On 03/07/2012 07:04 AM, GH wrote:
> I am using inflate() from zlib to uncompress a compressed file which
> is prepared by a third party by some unknown program but very likely
> gzip (as inflate partially succeeds when I call inflateInit2 with 0x10
> bit of second arg set) . I am now puzzled by the following:
> 1. gzip -d uncompresses the file successfully.
Good.
> 2. gzip -d followed by gzip -1, or gzip -9, or gzip produces a
> different file than the original compressed file.

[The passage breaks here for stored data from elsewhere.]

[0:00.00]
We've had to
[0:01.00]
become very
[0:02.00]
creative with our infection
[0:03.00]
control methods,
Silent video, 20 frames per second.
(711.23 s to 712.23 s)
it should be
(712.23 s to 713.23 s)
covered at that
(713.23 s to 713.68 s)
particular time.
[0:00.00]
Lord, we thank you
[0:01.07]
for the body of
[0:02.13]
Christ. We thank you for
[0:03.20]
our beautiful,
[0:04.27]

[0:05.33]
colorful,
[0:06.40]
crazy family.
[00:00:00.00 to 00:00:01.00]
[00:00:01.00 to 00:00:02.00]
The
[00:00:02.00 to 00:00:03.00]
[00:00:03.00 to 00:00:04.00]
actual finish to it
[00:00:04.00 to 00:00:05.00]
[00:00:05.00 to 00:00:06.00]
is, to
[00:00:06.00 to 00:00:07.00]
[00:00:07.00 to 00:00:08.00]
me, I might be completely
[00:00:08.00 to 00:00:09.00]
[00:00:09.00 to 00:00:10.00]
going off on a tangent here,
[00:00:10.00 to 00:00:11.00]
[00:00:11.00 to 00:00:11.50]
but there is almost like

Usually there are zillions of possible encodings, and many possible
resulting lengths. Choosing which matches and which encodings is an art,
often depending on the predicted time required to perform the choices.
The distance backwards may be limited, the length of a match may be limited,
the amount of searching at any position may be limited, some matches may be
easier than others to find or remember, the Huffman encoding need not be
canonical [canonical is *not* always best!], etc.
> 3. my code using inflate uncompresses the files produced in step 2
> without a problem.
Good.
> 4. same code only uncompresses the beginning part of the file, with
> inflate() returning Z_STREAM_END while ds.avail_in and ds.avail_out
> are both still positive. The size of the successfully uncompressed
> content is about half GB.
See ADVANCED USAGE in the manual page documentation for gzip. In some
ways gzip commutes with concatenation. A single call to inflate()
will stop at the end of a single member of a concatenation.
> 5. I have a number of other files from the same third party for which
> I observed 1 to 4.
Systematic exploitation of known properties can be good.
--